Closing invalid tasks. In lucid the hook was in pm-utils-powersave-policy, in maverick onwards it got merged into pm-utils itself.

So we should disable /usr/lib/pm-utils/power.d/sata_alpm entirely by default?

Changed in pm-utils-powersave-policy (Ubuntu Maverick):
status: New → Invalid
Changed in pm-utils-powersave-policy (Ubuntu Natty):
status: New → Invalid
Changed in pm-utils (Ubuntu Lucid):
status: New → Invalid
Stefan Bader (smb) wrote :

Yes I would vote for it. Since we cannot say for sure which hardware is safe or not.
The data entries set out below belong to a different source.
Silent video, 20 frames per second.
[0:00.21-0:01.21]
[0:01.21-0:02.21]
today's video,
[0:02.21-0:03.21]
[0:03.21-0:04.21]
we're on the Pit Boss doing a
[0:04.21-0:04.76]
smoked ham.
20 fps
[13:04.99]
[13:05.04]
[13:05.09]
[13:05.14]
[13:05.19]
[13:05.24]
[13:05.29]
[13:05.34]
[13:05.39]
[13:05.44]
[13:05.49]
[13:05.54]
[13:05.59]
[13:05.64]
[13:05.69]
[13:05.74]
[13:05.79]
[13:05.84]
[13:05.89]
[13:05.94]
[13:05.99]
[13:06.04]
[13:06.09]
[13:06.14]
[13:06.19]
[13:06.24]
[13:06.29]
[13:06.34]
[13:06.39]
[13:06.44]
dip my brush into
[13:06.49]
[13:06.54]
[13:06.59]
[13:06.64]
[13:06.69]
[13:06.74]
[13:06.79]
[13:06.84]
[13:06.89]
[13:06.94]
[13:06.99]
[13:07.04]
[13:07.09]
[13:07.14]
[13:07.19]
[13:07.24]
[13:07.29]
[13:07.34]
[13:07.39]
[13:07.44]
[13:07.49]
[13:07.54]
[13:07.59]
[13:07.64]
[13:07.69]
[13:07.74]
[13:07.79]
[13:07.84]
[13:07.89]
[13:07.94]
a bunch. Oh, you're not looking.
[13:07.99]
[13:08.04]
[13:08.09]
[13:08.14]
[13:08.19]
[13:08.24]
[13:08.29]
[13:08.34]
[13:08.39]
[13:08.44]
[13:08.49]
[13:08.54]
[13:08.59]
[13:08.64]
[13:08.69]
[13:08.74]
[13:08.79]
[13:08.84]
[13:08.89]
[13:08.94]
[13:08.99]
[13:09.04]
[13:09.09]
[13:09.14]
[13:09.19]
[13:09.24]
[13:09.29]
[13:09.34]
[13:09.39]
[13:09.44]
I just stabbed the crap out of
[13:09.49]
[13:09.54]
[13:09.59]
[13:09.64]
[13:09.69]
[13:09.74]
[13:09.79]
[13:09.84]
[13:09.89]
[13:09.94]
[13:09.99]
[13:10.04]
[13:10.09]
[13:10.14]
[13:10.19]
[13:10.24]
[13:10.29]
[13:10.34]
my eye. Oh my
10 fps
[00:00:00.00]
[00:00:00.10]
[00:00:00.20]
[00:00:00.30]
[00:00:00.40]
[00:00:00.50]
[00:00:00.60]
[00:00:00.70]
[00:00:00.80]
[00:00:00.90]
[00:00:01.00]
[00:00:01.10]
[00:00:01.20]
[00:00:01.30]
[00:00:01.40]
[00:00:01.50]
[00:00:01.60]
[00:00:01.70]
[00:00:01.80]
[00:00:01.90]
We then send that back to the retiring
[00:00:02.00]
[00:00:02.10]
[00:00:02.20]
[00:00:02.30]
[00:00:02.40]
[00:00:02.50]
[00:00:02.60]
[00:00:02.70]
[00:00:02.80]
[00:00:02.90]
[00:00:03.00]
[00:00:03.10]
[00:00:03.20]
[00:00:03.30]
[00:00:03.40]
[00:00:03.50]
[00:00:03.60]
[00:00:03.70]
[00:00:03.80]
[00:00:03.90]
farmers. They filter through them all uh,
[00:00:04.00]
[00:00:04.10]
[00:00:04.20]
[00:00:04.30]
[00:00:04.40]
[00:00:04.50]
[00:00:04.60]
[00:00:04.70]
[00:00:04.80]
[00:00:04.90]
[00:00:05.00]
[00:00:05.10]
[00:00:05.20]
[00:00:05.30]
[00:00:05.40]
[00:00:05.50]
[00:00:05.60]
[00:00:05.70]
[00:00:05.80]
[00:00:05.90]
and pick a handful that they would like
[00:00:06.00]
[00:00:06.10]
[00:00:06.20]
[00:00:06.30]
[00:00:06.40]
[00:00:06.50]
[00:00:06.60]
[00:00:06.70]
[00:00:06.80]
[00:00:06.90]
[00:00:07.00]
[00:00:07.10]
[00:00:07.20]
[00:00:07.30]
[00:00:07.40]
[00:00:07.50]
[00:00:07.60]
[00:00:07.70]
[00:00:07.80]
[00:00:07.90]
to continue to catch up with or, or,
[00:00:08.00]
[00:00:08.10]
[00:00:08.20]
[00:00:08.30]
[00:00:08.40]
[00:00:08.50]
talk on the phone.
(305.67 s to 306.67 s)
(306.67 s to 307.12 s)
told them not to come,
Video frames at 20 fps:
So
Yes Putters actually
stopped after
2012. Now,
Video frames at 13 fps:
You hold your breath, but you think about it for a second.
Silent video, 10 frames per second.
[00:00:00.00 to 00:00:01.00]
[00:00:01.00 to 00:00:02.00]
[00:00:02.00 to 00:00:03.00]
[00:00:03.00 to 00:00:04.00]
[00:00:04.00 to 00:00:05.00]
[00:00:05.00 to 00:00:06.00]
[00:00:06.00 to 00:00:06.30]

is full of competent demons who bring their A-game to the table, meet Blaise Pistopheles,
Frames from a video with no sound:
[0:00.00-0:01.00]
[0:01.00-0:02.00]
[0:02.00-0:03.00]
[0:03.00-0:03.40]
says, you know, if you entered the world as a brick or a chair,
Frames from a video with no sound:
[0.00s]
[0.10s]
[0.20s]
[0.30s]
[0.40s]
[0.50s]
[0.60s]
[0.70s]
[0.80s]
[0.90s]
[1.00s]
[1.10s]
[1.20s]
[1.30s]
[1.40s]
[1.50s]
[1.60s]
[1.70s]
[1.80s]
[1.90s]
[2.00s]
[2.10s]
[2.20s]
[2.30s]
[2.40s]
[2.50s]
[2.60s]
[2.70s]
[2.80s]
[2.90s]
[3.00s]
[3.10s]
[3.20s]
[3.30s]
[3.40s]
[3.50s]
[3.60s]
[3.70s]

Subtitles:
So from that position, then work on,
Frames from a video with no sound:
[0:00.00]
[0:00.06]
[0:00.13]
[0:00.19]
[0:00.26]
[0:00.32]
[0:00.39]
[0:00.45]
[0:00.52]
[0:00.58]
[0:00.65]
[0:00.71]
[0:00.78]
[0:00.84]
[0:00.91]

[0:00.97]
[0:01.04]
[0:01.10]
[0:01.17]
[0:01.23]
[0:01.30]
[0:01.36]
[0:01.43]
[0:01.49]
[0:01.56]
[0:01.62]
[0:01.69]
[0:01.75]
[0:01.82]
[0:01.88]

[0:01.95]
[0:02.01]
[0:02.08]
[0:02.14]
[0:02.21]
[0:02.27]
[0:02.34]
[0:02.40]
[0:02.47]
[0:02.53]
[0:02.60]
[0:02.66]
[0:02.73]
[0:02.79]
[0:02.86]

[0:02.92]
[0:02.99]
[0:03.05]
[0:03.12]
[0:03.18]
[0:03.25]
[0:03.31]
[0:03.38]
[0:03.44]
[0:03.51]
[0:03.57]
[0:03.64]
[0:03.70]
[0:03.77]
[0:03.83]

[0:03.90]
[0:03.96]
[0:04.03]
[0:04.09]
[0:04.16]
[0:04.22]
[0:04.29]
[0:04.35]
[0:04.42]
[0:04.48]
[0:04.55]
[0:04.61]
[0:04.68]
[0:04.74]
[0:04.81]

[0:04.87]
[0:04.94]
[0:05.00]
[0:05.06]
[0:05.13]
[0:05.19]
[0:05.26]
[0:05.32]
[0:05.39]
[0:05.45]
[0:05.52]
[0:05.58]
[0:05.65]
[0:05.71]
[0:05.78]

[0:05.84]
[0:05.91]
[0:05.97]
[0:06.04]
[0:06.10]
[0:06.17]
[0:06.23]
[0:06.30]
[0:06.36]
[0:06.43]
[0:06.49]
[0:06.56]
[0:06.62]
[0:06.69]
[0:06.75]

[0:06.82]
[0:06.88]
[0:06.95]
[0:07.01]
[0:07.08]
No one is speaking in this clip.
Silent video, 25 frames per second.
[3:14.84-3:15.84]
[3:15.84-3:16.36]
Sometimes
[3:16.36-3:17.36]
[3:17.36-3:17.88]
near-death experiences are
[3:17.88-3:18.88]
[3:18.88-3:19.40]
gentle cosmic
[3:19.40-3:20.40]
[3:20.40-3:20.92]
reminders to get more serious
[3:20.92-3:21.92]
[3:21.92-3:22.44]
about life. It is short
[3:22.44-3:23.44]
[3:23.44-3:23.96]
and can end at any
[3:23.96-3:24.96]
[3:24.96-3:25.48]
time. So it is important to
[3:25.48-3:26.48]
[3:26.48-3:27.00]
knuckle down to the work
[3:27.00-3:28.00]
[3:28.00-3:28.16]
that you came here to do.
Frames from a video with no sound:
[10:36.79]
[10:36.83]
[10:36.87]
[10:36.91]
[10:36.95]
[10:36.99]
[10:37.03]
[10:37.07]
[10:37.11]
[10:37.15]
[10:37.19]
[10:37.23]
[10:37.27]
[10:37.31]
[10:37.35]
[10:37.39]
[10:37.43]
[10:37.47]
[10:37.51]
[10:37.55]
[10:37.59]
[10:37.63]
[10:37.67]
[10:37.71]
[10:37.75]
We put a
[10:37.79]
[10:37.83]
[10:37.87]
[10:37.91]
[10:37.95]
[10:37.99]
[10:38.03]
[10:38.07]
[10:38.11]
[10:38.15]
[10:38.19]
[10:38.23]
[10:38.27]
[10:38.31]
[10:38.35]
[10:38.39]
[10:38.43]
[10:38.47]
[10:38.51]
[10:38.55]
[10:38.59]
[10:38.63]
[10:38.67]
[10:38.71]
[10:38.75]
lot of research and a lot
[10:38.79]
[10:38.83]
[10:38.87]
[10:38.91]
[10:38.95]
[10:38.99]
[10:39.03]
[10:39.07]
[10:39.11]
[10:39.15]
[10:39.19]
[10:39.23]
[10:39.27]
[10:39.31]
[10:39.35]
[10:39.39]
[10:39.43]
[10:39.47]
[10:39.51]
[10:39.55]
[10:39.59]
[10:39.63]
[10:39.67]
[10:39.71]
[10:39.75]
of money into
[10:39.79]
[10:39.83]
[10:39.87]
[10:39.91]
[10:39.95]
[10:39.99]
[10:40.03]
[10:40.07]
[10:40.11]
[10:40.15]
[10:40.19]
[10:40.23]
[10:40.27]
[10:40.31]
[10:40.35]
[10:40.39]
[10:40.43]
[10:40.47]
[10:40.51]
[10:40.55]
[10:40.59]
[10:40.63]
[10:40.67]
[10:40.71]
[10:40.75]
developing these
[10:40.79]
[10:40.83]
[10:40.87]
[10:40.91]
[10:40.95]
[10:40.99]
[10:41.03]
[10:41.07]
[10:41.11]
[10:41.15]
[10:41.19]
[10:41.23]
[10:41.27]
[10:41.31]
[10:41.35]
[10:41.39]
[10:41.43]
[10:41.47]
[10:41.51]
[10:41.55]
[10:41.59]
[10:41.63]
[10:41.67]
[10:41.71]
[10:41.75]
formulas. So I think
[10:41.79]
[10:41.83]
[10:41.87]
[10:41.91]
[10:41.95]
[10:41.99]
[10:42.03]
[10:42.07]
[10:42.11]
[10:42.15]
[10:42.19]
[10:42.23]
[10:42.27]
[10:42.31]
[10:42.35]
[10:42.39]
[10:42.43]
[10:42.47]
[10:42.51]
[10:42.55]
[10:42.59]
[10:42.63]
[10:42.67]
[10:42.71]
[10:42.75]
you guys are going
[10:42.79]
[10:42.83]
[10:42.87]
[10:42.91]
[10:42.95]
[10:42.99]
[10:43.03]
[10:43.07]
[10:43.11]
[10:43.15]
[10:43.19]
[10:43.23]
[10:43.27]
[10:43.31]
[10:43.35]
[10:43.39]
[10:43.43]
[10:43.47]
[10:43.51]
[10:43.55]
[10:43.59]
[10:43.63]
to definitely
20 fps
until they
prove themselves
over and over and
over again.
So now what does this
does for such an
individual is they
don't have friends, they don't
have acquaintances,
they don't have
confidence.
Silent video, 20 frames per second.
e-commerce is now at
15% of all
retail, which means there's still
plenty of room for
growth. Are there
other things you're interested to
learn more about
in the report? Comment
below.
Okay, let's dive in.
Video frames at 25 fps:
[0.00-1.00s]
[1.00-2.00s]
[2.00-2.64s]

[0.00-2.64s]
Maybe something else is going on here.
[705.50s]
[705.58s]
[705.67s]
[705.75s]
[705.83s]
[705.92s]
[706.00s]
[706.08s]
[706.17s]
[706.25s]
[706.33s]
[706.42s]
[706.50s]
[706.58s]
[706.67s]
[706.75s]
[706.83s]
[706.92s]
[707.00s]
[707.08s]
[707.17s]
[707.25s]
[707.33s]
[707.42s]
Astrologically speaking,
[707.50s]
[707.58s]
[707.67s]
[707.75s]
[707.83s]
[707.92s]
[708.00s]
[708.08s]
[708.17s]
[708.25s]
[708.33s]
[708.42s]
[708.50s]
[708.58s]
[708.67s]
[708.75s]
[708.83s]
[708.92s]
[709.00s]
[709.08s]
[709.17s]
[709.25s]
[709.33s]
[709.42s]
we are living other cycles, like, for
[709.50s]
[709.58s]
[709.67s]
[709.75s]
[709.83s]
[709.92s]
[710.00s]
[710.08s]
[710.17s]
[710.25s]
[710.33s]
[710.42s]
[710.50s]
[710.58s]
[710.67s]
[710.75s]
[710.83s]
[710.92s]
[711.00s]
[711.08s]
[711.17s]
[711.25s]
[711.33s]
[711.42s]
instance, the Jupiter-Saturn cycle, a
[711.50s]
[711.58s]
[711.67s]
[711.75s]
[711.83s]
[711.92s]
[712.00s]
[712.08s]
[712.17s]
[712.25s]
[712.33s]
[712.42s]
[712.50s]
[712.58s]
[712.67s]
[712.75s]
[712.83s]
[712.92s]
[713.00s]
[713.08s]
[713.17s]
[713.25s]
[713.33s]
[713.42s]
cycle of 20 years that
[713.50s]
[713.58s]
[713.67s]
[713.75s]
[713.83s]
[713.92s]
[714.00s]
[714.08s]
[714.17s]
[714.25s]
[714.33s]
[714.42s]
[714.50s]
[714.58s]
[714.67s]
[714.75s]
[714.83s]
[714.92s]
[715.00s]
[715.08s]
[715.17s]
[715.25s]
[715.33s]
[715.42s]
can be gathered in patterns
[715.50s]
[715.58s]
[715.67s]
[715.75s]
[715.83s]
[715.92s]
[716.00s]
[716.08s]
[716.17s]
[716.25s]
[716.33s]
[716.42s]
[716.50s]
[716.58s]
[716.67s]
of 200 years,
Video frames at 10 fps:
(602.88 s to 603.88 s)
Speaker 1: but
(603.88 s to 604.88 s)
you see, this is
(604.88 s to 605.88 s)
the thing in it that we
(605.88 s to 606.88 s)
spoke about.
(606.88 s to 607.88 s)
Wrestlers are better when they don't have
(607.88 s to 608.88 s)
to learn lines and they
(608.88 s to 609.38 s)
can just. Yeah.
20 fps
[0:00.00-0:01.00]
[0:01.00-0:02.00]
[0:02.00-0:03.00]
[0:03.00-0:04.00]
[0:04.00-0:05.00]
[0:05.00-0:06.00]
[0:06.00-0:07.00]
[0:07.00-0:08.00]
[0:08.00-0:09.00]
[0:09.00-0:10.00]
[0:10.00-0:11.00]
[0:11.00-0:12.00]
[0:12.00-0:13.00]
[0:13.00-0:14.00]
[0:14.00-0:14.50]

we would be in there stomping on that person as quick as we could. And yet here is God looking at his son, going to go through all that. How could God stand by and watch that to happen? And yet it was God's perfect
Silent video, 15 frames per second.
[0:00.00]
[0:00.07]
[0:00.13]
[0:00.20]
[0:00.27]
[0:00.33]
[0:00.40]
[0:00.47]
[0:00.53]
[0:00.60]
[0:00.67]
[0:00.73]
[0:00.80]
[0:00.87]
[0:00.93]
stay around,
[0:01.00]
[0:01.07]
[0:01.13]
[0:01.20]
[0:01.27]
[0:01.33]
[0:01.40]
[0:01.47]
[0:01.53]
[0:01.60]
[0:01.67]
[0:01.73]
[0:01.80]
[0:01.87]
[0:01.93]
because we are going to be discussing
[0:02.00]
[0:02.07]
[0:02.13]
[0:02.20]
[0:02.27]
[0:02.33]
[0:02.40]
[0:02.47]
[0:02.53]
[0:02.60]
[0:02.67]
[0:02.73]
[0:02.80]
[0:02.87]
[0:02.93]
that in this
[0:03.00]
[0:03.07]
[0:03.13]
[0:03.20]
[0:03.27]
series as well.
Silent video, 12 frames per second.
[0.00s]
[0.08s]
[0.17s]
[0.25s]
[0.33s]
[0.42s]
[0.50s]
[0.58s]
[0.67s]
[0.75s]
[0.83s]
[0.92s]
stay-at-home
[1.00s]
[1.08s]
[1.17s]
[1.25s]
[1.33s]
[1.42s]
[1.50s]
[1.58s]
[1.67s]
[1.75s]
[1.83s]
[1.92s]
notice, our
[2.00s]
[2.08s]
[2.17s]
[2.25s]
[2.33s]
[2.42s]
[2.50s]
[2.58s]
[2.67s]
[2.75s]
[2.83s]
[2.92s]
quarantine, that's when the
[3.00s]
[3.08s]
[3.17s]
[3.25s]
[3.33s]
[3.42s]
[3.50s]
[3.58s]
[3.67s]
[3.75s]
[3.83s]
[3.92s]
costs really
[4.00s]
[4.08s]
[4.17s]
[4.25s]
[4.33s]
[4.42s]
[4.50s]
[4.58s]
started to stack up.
And giving disk corruption is quite serious to find out that it is not safe.

Stefan Bader (smb) wrote :

And then it would be awesome if people having the problems could try out some recent mainline kernels (http://kernel.ubuntu.com/~kernel-ppa/mainline/) to see whether the problem may have been fixed in between.

Martin Pitt (pitti) wrote :

Disabled by default in current Debian git packaging head now.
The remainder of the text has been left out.